Patent Application
20150314081
The present disclosure relates to surgical instruments, including instruments for implantation of tissue, such as adipose tissue.
Autologous fat grafting has become increasing common and has numerous clinical applications. These application include facial contouring, breast reconstruction and/or augmentation, and other body-contouring procedures. In addition, autologous fat grafting has been found to have relatively low donor-site morbidity compared with other surgical options.
Unfortunately, autologous fat grafting continues to provide somewhat unpredictable outcomes. For example, the amount of adipose cell viability after implantation is variable, which can result in unacceptable outcomes and/or require multiple or revision procedures.
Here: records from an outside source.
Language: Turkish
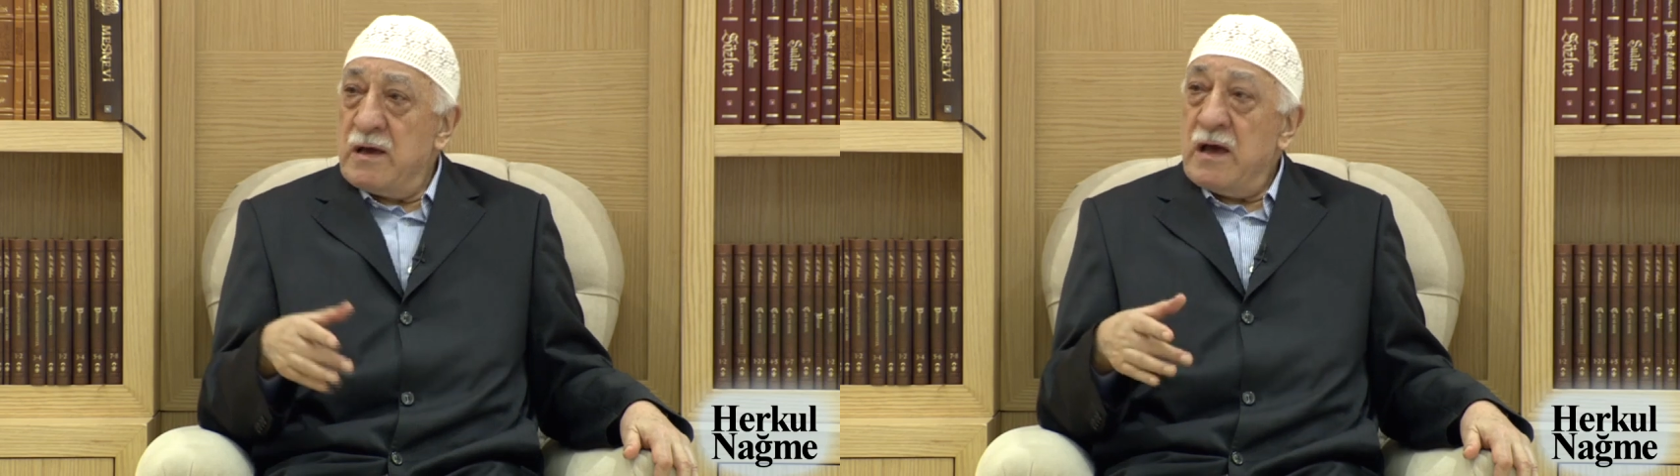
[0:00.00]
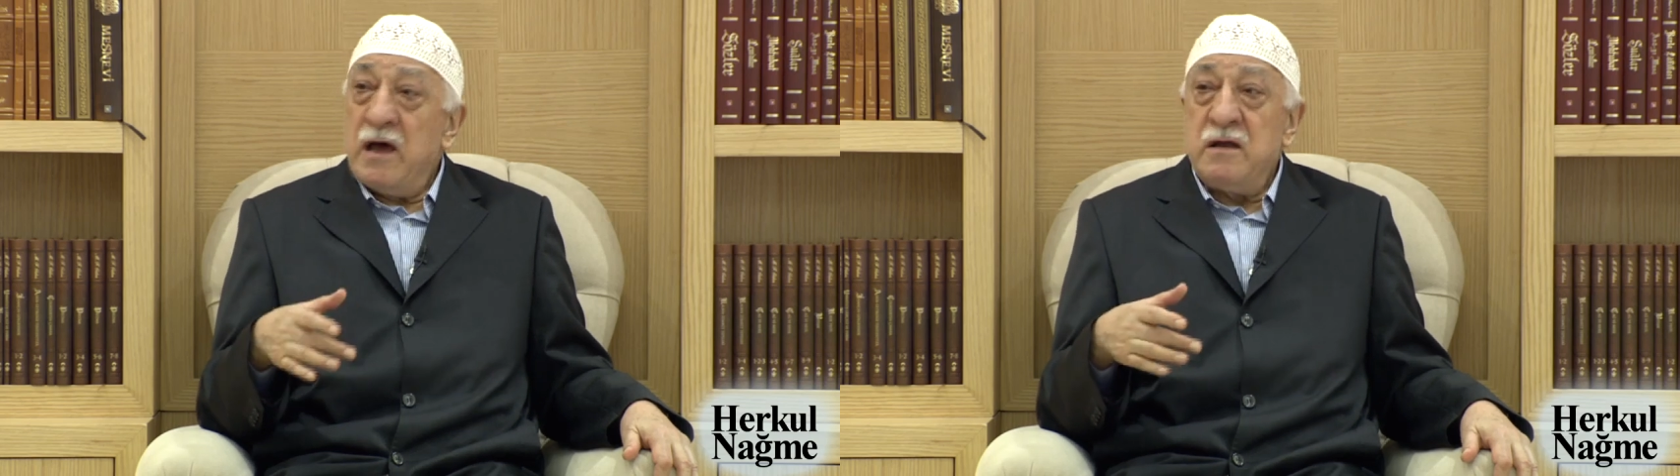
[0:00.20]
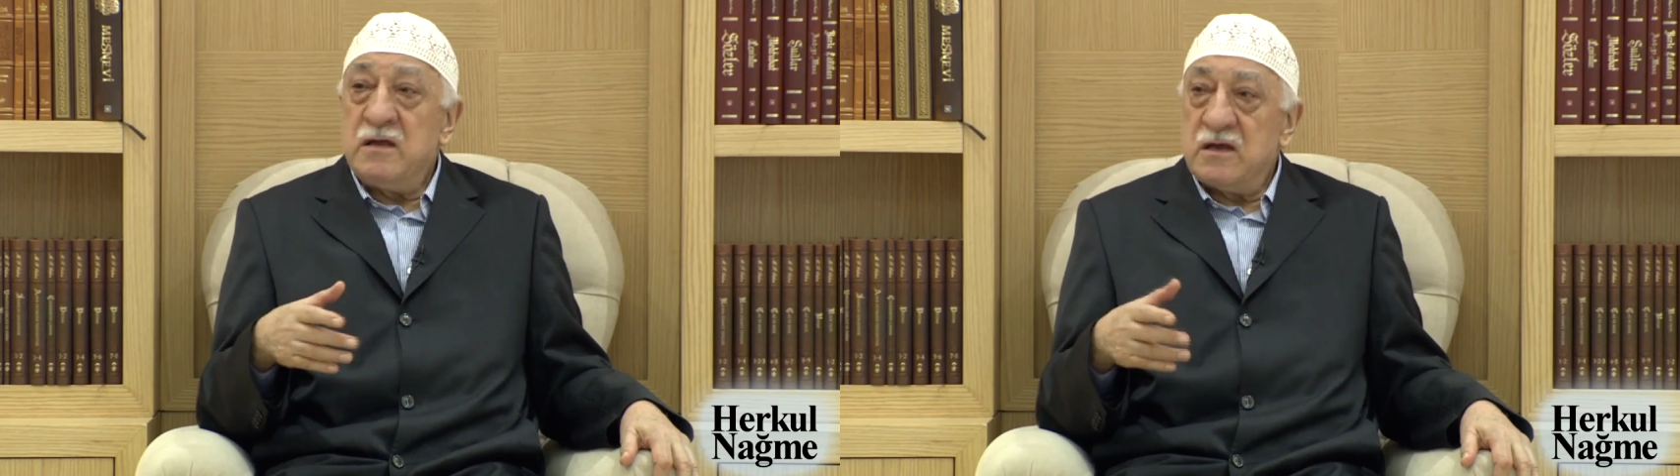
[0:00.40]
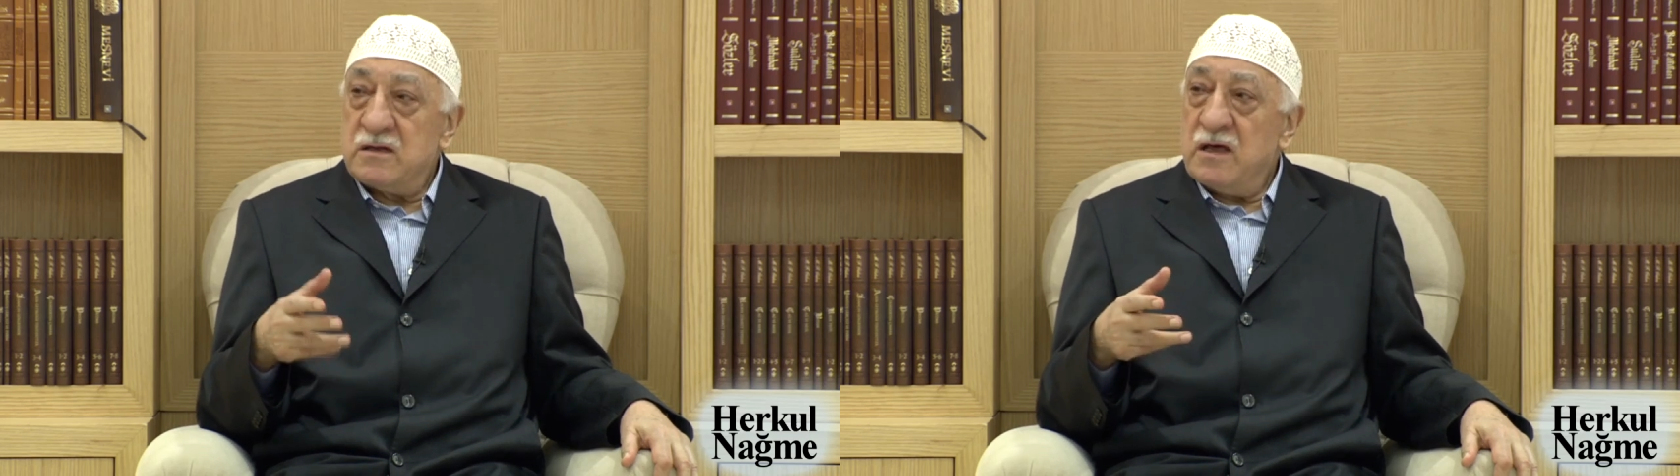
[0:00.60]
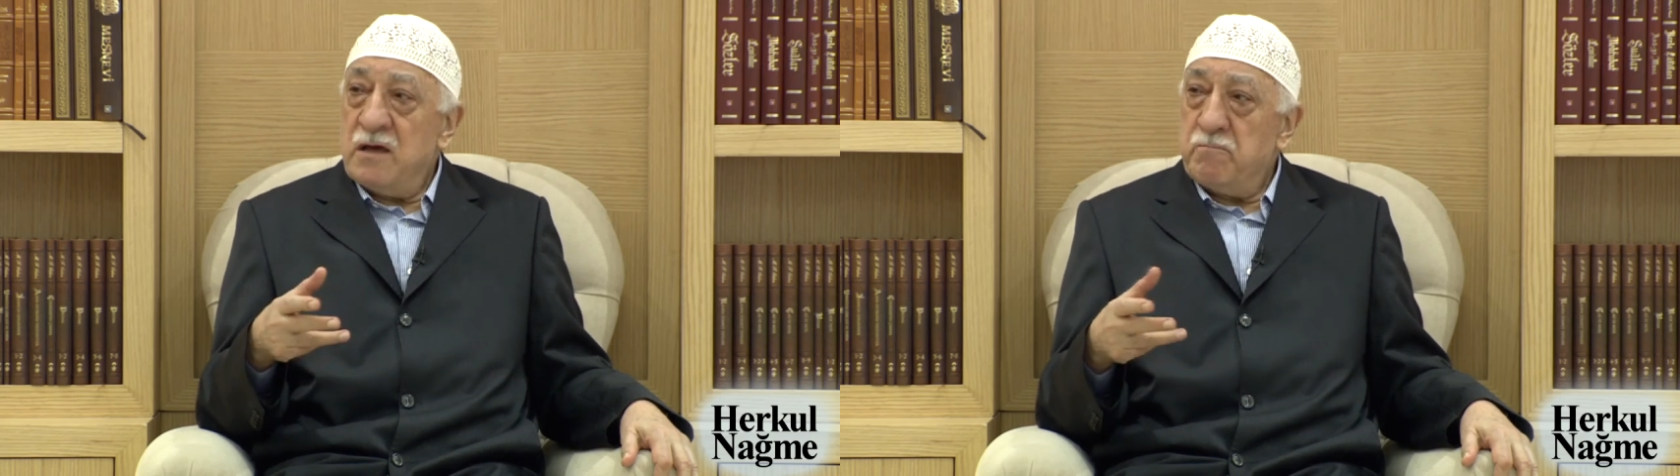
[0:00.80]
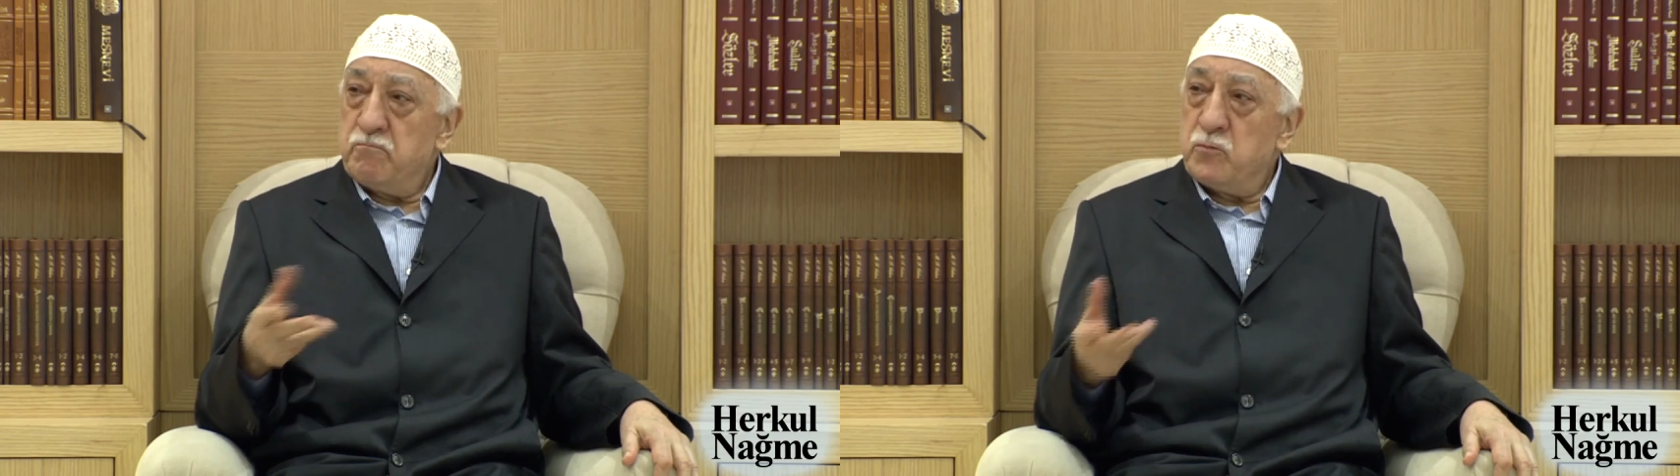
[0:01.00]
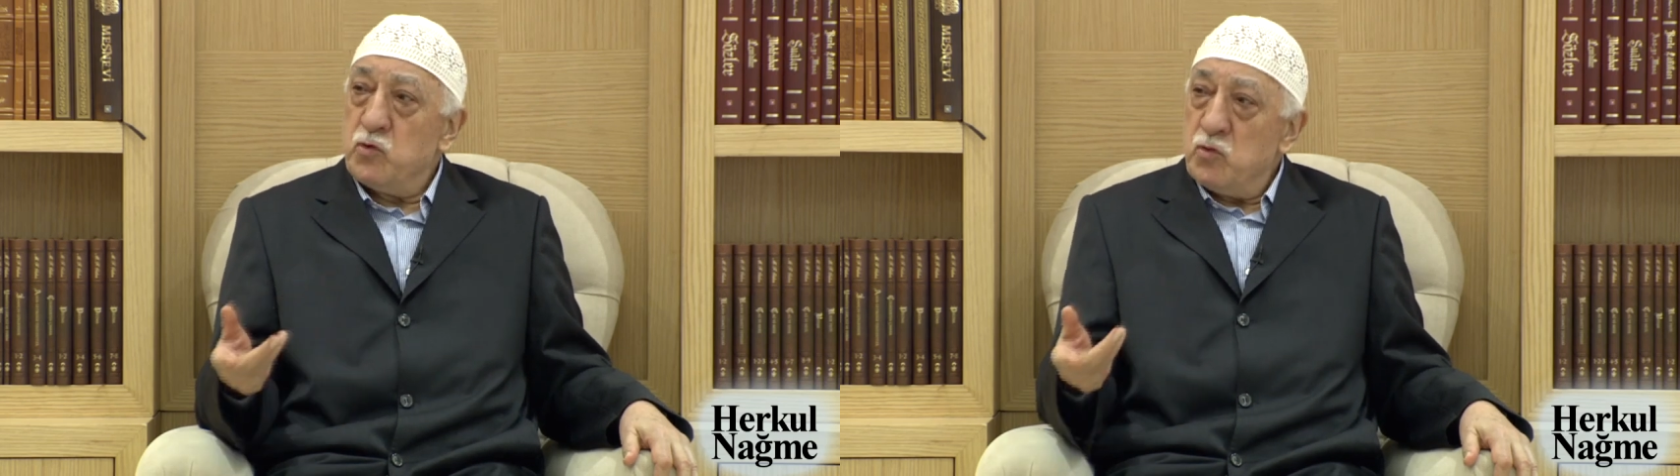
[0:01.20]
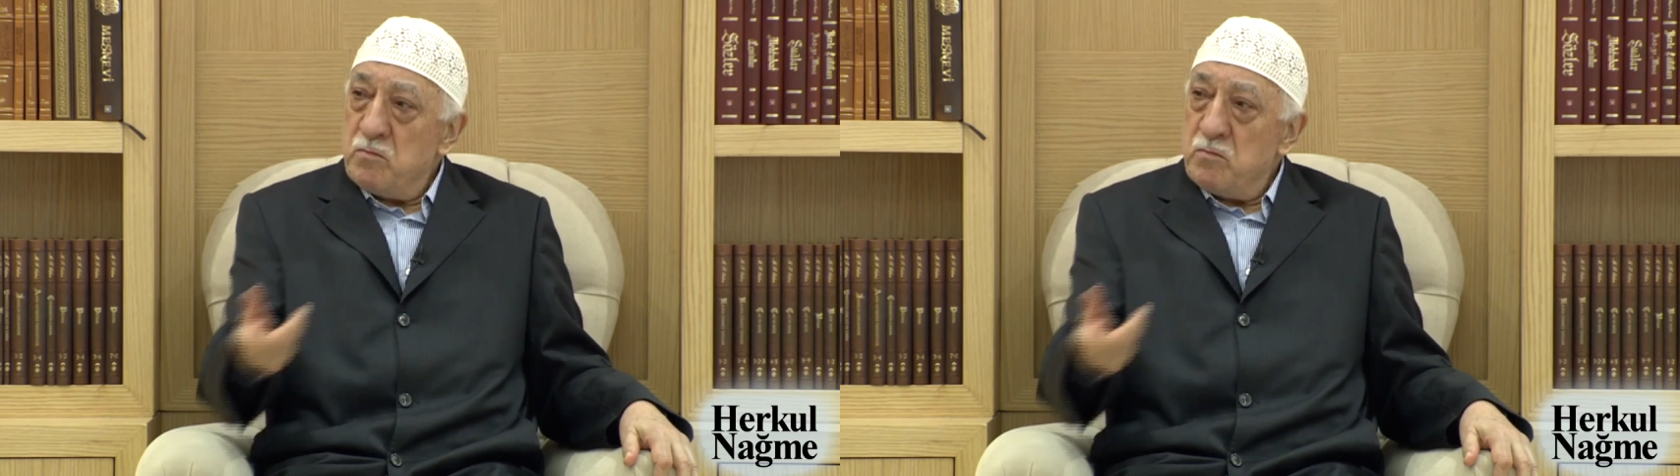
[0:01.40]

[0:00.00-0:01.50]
Her yerde bütün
The reasons for the unpredictability in fat-graft outcomes are not completely understood. Some clinicians, however, have found a correlation between aspects of the surgical procedures used and ultimate graft viability. For example, J. H. Lee et al. have studied the correlations between aspiration pressure during graft collection, injection pressure, and sheer stress on graft viability. J. H. Lee et al., “The Effect of Pressure and Shear on Autologous Fat Grafting,” Plastic and Reconstructive Surgery, May 2003: 1125-1136. Lee concluded that higher aspiration and injection pressures, up to a point, did not affect fat graft viability in vivo, but the degree of shear stress, which is a function of flow rate, did significantly affect fat graft viability. And fat grafts injected slowly with low shear stress outperformed grafts injected with high shear stress. Id.
Various instruments have been described to assist surgeons in controlling the amount of pressure or shear applied to fat grafts during collection and reinjection. For Example, US Patent Publication Number 2013/0158515 A1 to Austen, describes systems with sensors to measure and/or control pressure, shear, and injection velocity. Similarly, US Patent Publication Number 2012/0209248, describes systems for collection and injection of adipose tissue, which allow control of injection pressure below certain limits. These systems, however, may require expensive pre-assembled, costly, and complex devices, and require measurement of the fluid pressure directly developed within a syringe cavity. Accordingly, these systems may be inconvenient for wide use due to the expense and need for specialized equipment.
The present disclosure provides devices and methods for injection of tissues, including adipose tissue grafts. The devices and methods can facilitate control injection variables to improve graft viability and quality.
According to certain embodiments, a surgical instrument is provided. The instrument can comprise a pressure sensor and a support body attached to the pressure sensor, wherein the support body includes an opening for receiving a proximal end portion of an injection instrument to secure the pressure sensor to the injection instrument such that the pressure sensor can provide a measurement indicative of a shear force exerted on a material contained within a cavity of the injection instrument during use.
The pressure sensor can be contained within a portion of the support body. The support body can comprise a substantially rigid outer wall. In some embodiments, the support body can further comprise a closure mechanism for surrounding the proximal end portion of the injection instrument to secure the support body to the pressure instrument.
The surgical instrument can also comprise a feedback mechanism configured to provide a signal to an operator indicative of the pressure exerted on a material contained within a cavity of the injection instrument during use. The feedback mechanism can include at least one mechanism selected from a vibration system, an optical system, and an auditory system. In certain embodiments, the feedback mechanism comprises a vibrating instrument operably attached to the support body and configured to provide a vibration to the surgical instrument when the pressure exerted on a material contained within a cavity of the injection instrument during use reaches a predetermined threshold. The feedback mechanism can also comprise a vibrating instrument operably attached to the support body and configured to provide a vibration that increases in intensity as the pressure exerted on a material contained within a cavity of the injection instrument increases beyond a predetermined threshold. In other embodiments, the feedback mechanism comprises an optical mechanism selected from a light, a flashing light, and a color indicator.
The surgical instrument can also comprise a calibration system configured to calibrate a signal provided by the pressure sensor based on a selected injection instrument. The calibration system can comprise an electrical controller. The electrical controller can be configured to control an output of the pressure sensor to control operation of a feedback mechanism. The injection instrument can comprise a syringe.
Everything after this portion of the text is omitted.